There was professor by the name of Gerard O'Neill who had proposed that planetary environments were not the best place for future civilizations to develop. He had actually designed, together with a class from Princeton, a realistic scenario in which humanity develops a system of habitats based around the Lagrange Points. He had stated that we could utilize processed materials from the lunar surface, propel them into the Lagrange points with a rail gun (which he had built a prototype of himself), and then work these materials into cylinder shaped habitats that could house working populations from a thousand to millions of permanent citizens who would work in and out of the facility's protection to manufacture various goods with the benefit of free, limitless solar energy and incessant microgravity.

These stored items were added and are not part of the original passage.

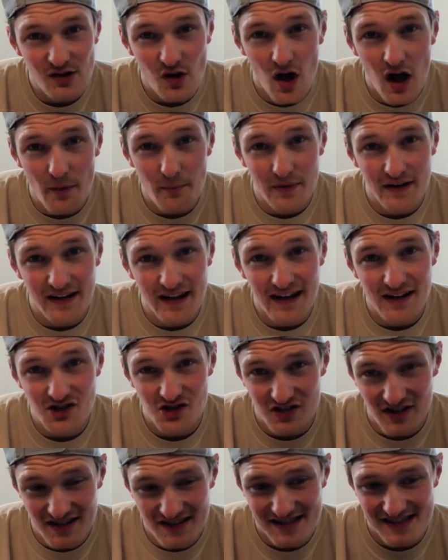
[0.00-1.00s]

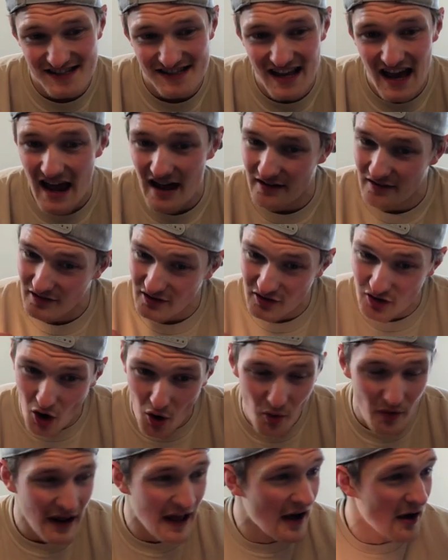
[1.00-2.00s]
combination set,
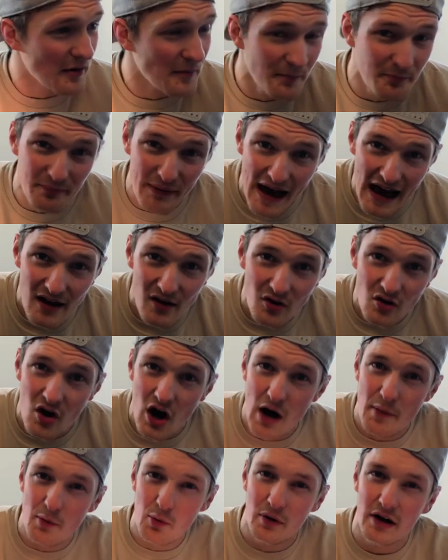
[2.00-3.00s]
go down, battle
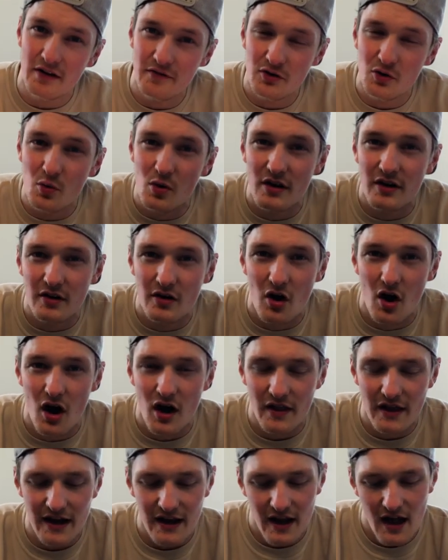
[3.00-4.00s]
combo, whatever you want to
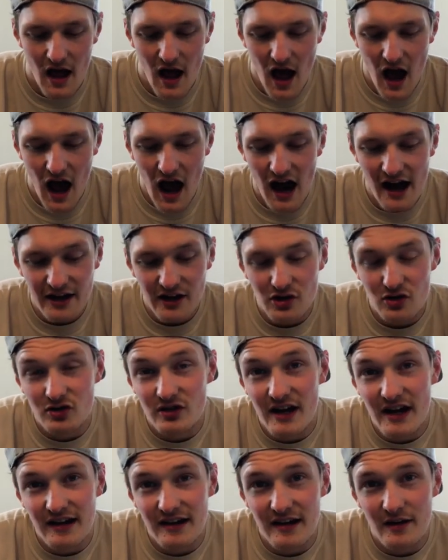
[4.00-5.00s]
call it, I
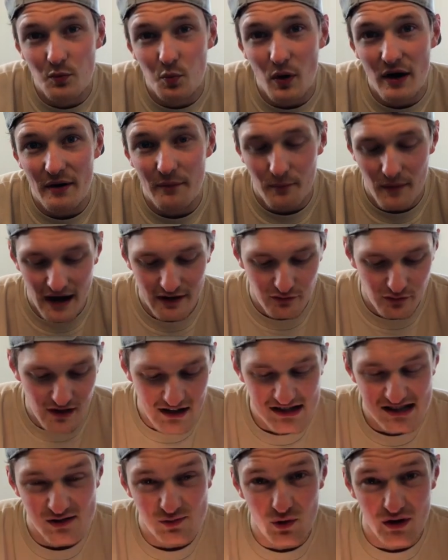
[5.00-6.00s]
created when my
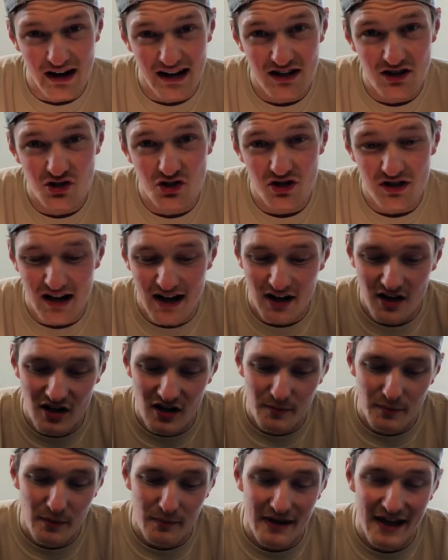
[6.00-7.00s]
wrists were injured and I
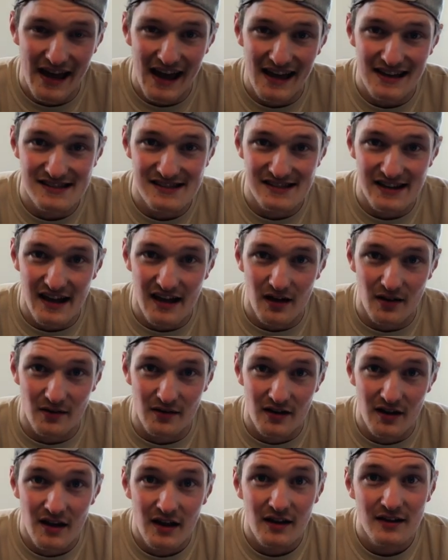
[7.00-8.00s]
couldn't put my hands
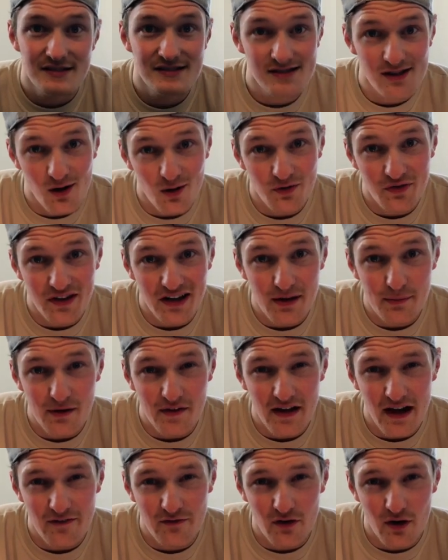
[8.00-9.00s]
down. So think
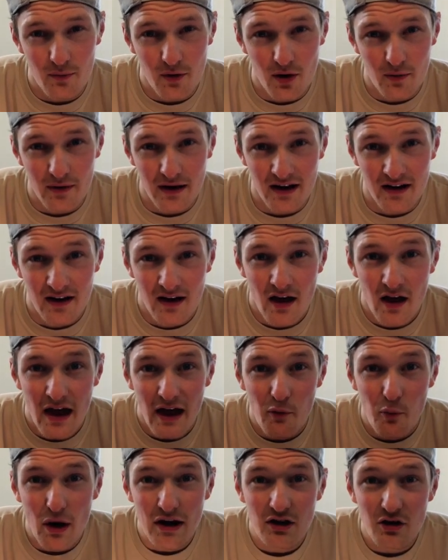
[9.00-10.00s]
about that for a moment.
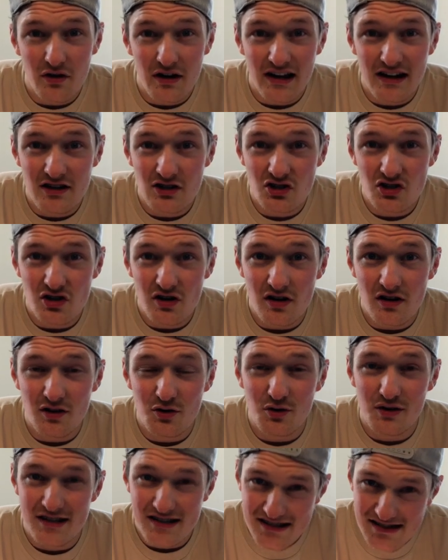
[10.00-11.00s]
When you're
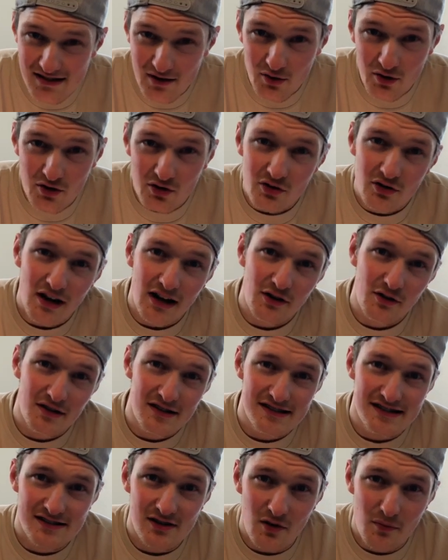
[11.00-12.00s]
injured, you can still create, you
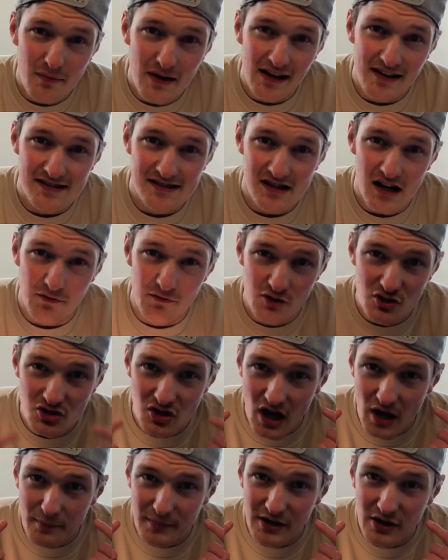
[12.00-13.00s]
can still make stuff. You just
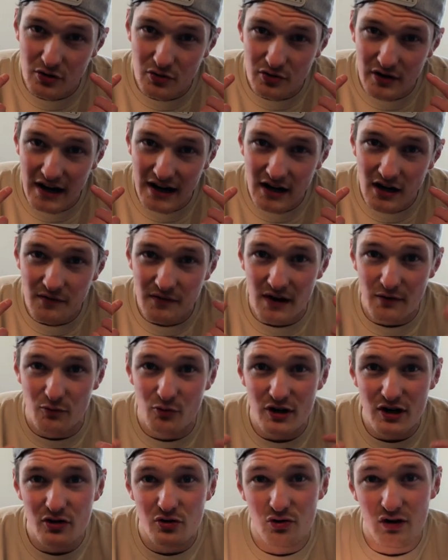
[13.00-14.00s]
gotta be creative and
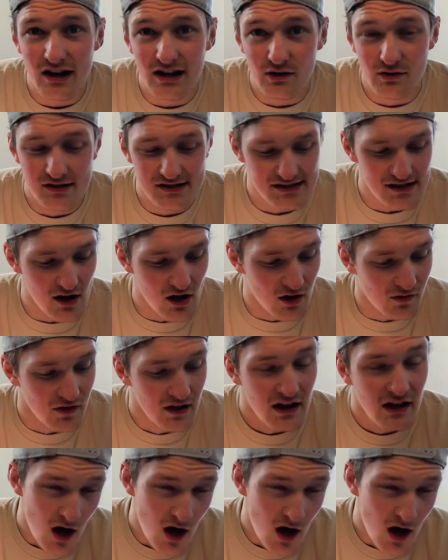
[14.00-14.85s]
recreate yourself.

The apex of the station designs, Island III, was a theoretical construct that could hold six million people within each cylinder. With two such stations bound together, they could form a very large gyroscope that could keep permanent orientation towards the sun. With large reflecting mirrors, the structures could orient sunlight into their interiors via three windowed openings; all while many meters of processed lunar soil protect the inhabitants from sunlight-radioactive-death and meteors-of-unholy-velocity. Being large, the cylinders could rotate slowly to create an apparent level of forec approximate to one G of Earth gravity (sparing us from Arthur C. Clarke's "Women are a distraction in space" scenario). Best of all, a series of independent agricultural modules attached to their respective stations could feed the population under nearly total robotic control: Mirrors guiding sunlight into their quarters and levels of carbon dioxide and nitrogen adjusted for optimal growth. The best thing: Most of the materials needed (oxygen included) can come directly from lunar 'soil'.

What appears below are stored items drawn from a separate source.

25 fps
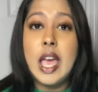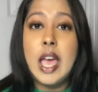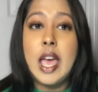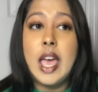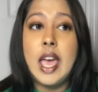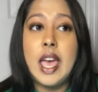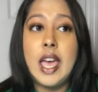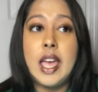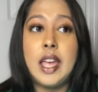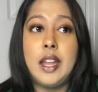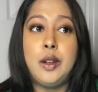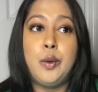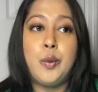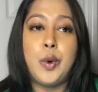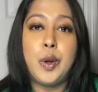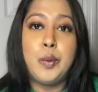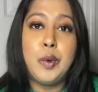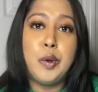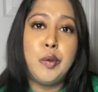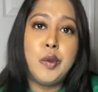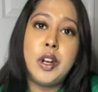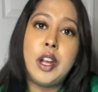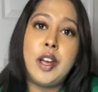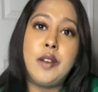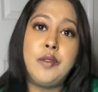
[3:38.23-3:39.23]
and when we
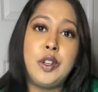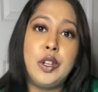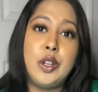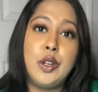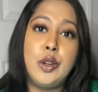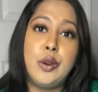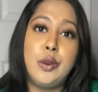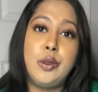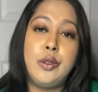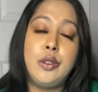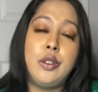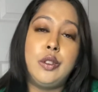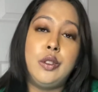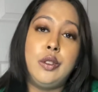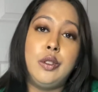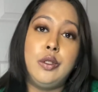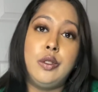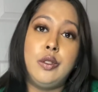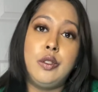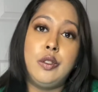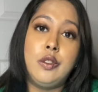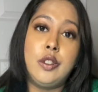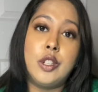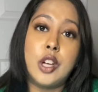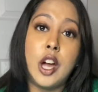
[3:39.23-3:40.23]
would have to go
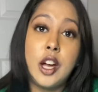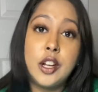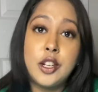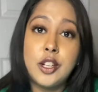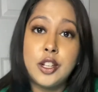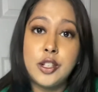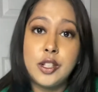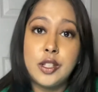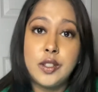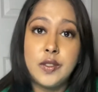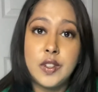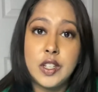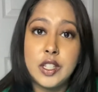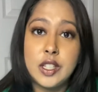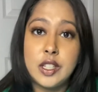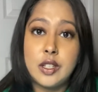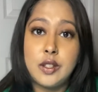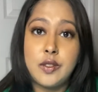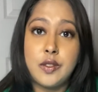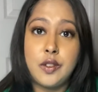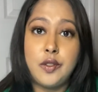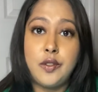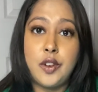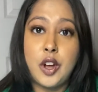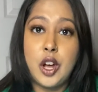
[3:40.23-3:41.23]
to doctor's visits
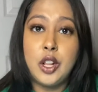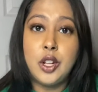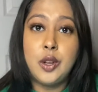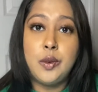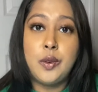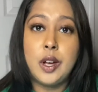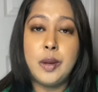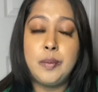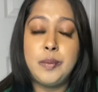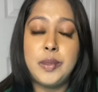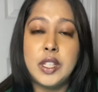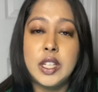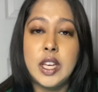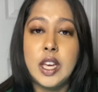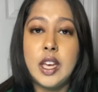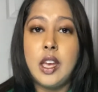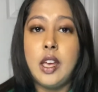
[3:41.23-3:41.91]
for follow-ups,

He had a book written called The High Frontier, and it is a good read if you can actually find it. He illustrates the entire project from several perspectives, but keeps it all rather simple. One of my favorite areas is the usefulness of parabolic mirrors for industrial processing. Because there is direct sunlight and no limit for the size of mirrors in zero-g, a factory could provide itself a ridiculously powerful furnace by simply utilizing an enormous parabolic mirror!